| Task description |
Verbatim copy without images: repeat the records in full.

| Information given |
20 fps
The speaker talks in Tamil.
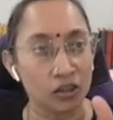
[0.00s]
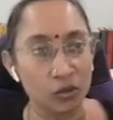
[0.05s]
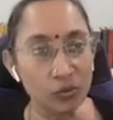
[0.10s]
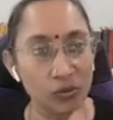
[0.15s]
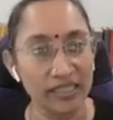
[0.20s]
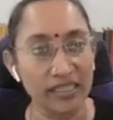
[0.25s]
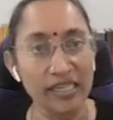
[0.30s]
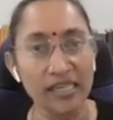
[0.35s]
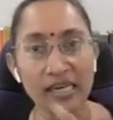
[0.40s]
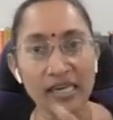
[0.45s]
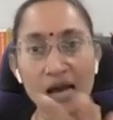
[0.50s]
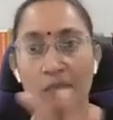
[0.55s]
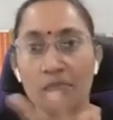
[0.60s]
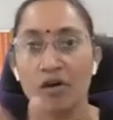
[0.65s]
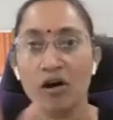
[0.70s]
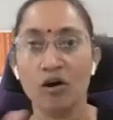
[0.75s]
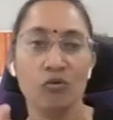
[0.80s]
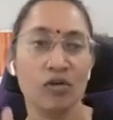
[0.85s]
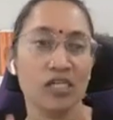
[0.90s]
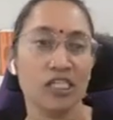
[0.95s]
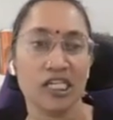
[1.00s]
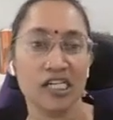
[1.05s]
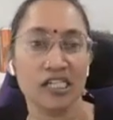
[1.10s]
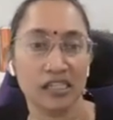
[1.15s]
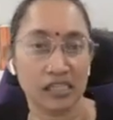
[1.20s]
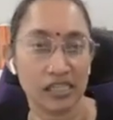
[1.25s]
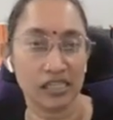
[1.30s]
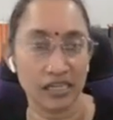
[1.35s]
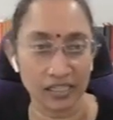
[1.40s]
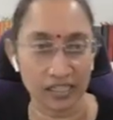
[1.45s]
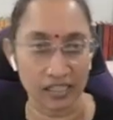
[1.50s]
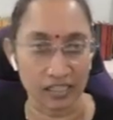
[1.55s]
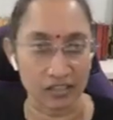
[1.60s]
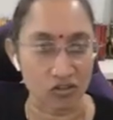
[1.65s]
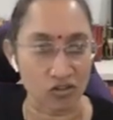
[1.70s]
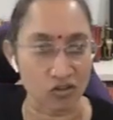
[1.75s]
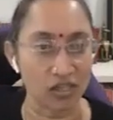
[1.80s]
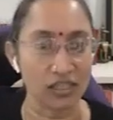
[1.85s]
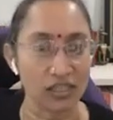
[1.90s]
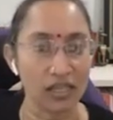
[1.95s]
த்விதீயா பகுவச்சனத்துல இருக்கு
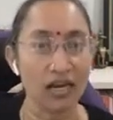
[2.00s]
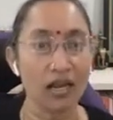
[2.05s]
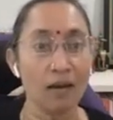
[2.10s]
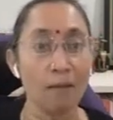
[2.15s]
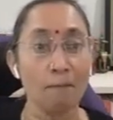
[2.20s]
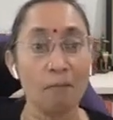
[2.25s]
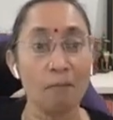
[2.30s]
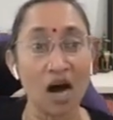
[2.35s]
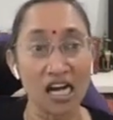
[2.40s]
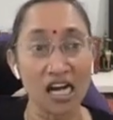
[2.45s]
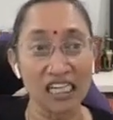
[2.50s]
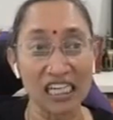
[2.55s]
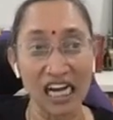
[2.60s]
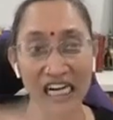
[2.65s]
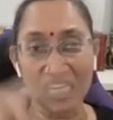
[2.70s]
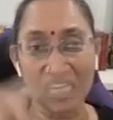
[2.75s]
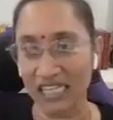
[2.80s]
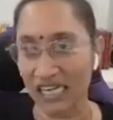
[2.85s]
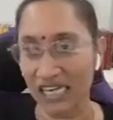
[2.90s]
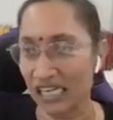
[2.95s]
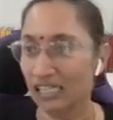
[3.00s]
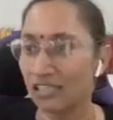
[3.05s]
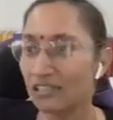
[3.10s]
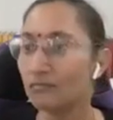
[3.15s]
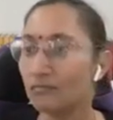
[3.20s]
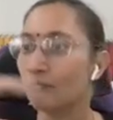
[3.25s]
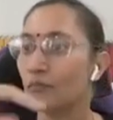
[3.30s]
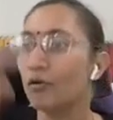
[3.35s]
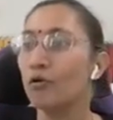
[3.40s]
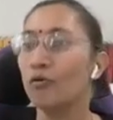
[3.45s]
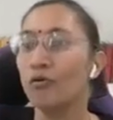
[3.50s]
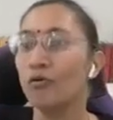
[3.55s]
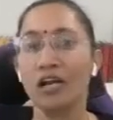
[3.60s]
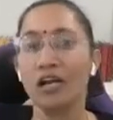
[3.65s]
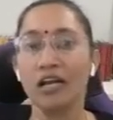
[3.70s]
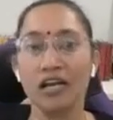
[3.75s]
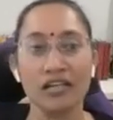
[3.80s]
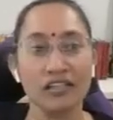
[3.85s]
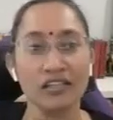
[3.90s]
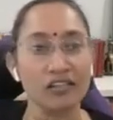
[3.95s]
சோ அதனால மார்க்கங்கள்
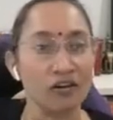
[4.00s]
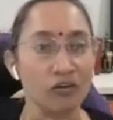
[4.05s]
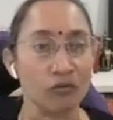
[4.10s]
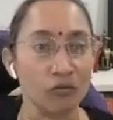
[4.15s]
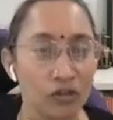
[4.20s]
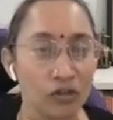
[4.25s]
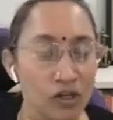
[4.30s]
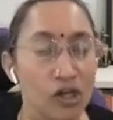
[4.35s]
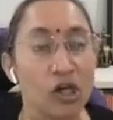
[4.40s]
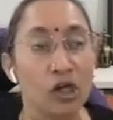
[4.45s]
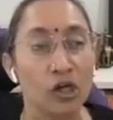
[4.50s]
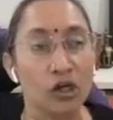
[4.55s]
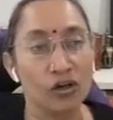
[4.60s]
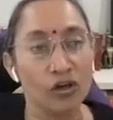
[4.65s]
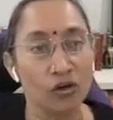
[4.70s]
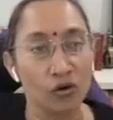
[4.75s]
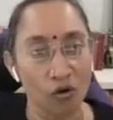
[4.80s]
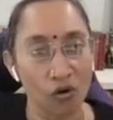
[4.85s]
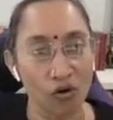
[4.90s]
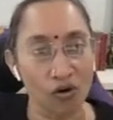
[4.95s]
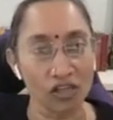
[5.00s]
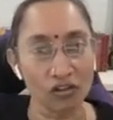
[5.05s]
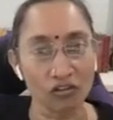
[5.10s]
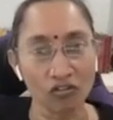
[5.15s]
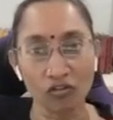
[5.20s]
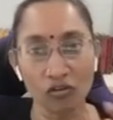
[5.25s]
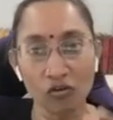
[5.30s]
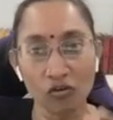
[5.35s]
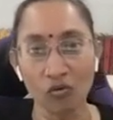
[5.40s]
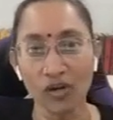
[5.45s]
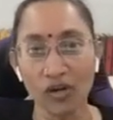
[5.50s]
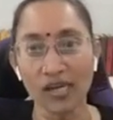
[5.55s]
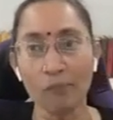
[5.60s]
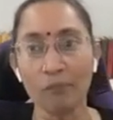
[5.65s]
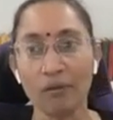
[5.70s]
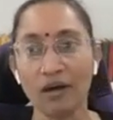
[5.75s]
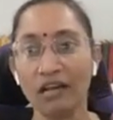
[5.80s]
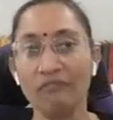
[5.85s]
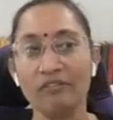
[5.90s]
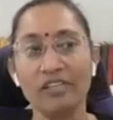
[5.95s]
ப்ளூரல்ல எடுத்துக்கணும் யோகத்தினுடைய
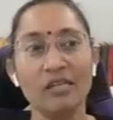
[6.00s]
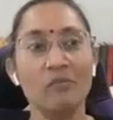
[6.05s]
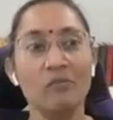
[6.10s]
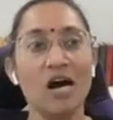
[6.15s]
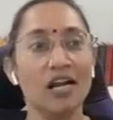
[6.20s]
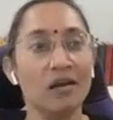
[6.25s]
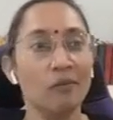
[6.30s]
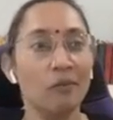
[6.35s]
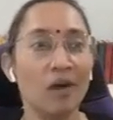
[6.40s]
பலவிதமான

| Reply to the exercise |
20 fps
The speaker talks in Tamil.
[0.00s]
[0.05s]
[0.10s]
[0.15s]
[0.20s]
[0.25s]
[0.30s]
[0.35s]
[0.40s]
[0.45s]
[0.50s]
[0.55s]
[0.60s]
[0.65s]
[0.70s]
[0.75s]
[0.80s]
[0.85s]
[0.90s]
[0.95s]
[1.00s]
[1.05s]
[1.10s]
[1.15s]
[1.20s]
[1.25s]
[1.30s]
[1.35s]
[1.40s]
[1.45s]
[1.50s]
[1.55s]
[1.60s]
[1.65s]
[1.70s]
[1.75s]
[1.80s]
[1.85s]
[1.90s]
[1.95s]
த்விதீயா பகுவச்சனத்துல இருக்கு
[2.00s]
[2.05s]
[2.10s]
[2.15s]
[2.20s]
[2.25s]
[2.30s]
[2.35s]
[2.40s]
[2.45s]
[2.50s]
[2.55s]
[2.60s]
[2.65s]
[2.70s]
[2.75s]
[2.80s]
[2.85s]
[2.90s]
[2.95s]
[3.00s]
[3.05s]
[3.10s]
[3.15s]
[3.20s]
[3.25s]
[3.30s]
[3.35s]
[3.40s]
[3.45s]
[3.50s]
[3.55s]
[3.60s]
[3.65s]
[3.70s]
[3.75s]
[3.80s]
[3.85s]
[3.90s]
[3.95s]
சோ அதனால மார்க்கங்கள்
[4.00s]
[4.05s]
[4.10s]
[4.15s]
[4.20s]
[4.25s]
[4.30s]
[4.35s]
[4.40s]
[4.45s]
[4.50s]
[4.55s]
[4.60s]
[4.65s]
[4.70s]
[4.75s]
[4.80s]
[4.85s]
[4.90s]
[4.95s]
[5.00s]
[5.05s]
[5.10s]
[5.15s]
[5.20s]
[5.25s]
[5.30s]
[5.35s]
[5.40s]
[5.45s]
[5.50s]
[5.55s]
[5.60s]
[5.65s]
[5.70s]
[5.75s]
[5.80s]
[5.85s]
[5.90s]
[5.95s]
ப்ளூரல்ல எடுத்துக்கணும் யோகத்தினுடைய
[6.00s]
[6.05s]
[6.10s]
[6.15s]
[6.20s]
[6.25s]
[6.30s]
[6.35s]
[6.40s]
பலவிதமான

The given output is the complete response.